The whisper-man had said it: I need someone who can carry a whisper, an energy as strong as mine, without coming apart at the seams.
There was Casey, the brother for whom Eric would give his life—and someone else, already inside his brother, fighting for him, with them. But could Casey and this other win?
We can’t take that chance. Eric got his feet under him, then grabbed Emma’s bloody hand in his. Blood binds, and I don’t think we’ve got a lot of time.
“Emma,” he said, hoarsely, “this whole room is a mirror. It’s a mirror. It can’t get completely free of the Peculiar’s energy sink for long, but you can. With the cynosure, you can go to different Nows, but you have to cross into the Dark Passages to do it, and that’s where this thing—”
“Yes.” Her eyes met his, and he read that she understood, exactly, what they had to do. “Just hang on to him long enough,” she said.
To the death, Emma. I will never let go. There was so much more to tell her, a lifetime of stories they might have written, but there was no more time. I will hold you both to my heart, across times, to the death.
Together, they charged into the circle at a dead run.
THE WHISPER-MAN
There Is Another
“YOU BITCH!” THE whisper-man raged. Somehow the girl had called off the birds, not that it should have mattered. Once taken in—once invited—the boy should have been helpless, without the strength to resist. Not like Good Old Frank, who knew a trick or two, or his brat, who was more skilled even than her father.
But something was wrong.
THERE IS ANOTHER. This couldn’t be. Casey was the perfect creation: an outline waiting for color, a sponge, a tabula rasa with even less of a history; and that which Casey possessed—abuse and cruelty, rage and betrayal—was the very kind of horror it liked best. True, the boy had been infected by his brother, who had, in his turn, been tainted by Emma. Casey had morals and scruples. He could love. Yet Casey was fresh and strong. As soon as it finished taking the boy, it would bind enough of Emma to gain the one thing it lacked: access to the cynosure, a skill Lizzie had somehow denied it and Emma hadn’t possessed until it had shown her what to do. Then it would break free, away from this place. Together, it and Casey would play across the Nows.

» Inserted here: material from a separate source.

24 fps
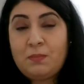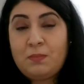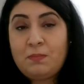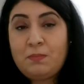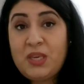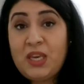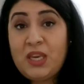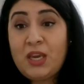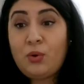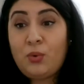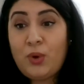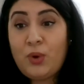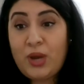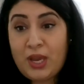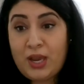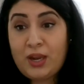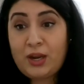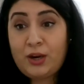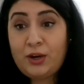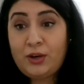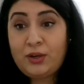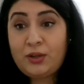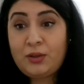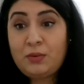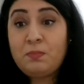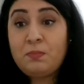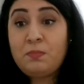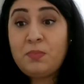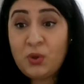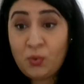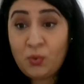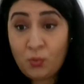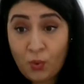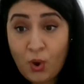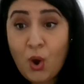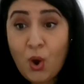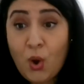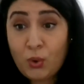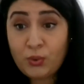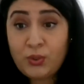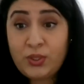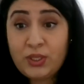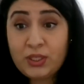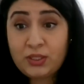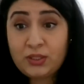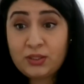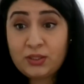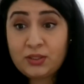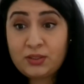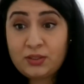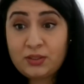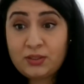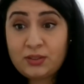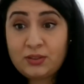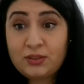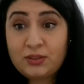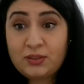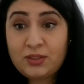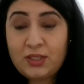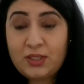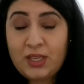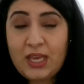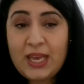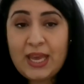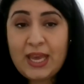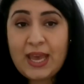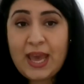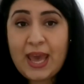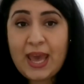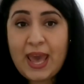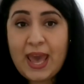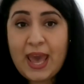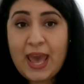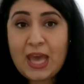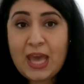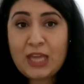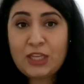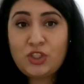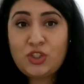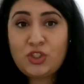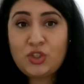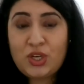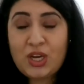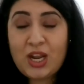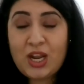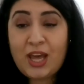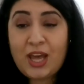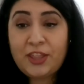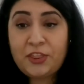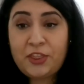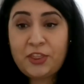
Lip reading: Be aware, be woke, and do not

Slipping inside the boy had been so effortless, little more than a sigh. Just like Lizzie, the boy opened himself, a willing sacrifice for his brother and the Rima-bitch, who should be dead, but she had tricked it, tricked it. Still, time should’ve been on its side.
Suddenly, it felt the red scald of an acid-burn, so stinging and harsh, it let out a howl. What was that? Something in the boy, the boy; the boy was carrying something!
WHO ARE YOU? WHAT ARE YOU? LEAVE! THE BOY IS MI—
Something axed Casey’s legs, and then it was toppling, crashing to the smooth, glassy black rock. Screeching, the whisper-man kicked and spit as Eric wrapped Casey up tight. Eric was alive; he had survived the birds as had Emma, and it knew what she meant to do. It could not fight them all, not at once. No, it would not go back; it would not be nothing again.
I WON’T BE LOST AGAIN, I WILL NOT! A great gust of fear, sour and strong, swept through it. The whisper-man gasped in terror, and Casey stiffened with it. LET ME GO! YOU CAN HAVE THE BOY IF YOU—
I don’t want him. I want you. The intruder battened down with a will that coiled itself in a muscular rope, tighter than any serpent. I was written for this purpose, this moment. I am your end, and we will grapple.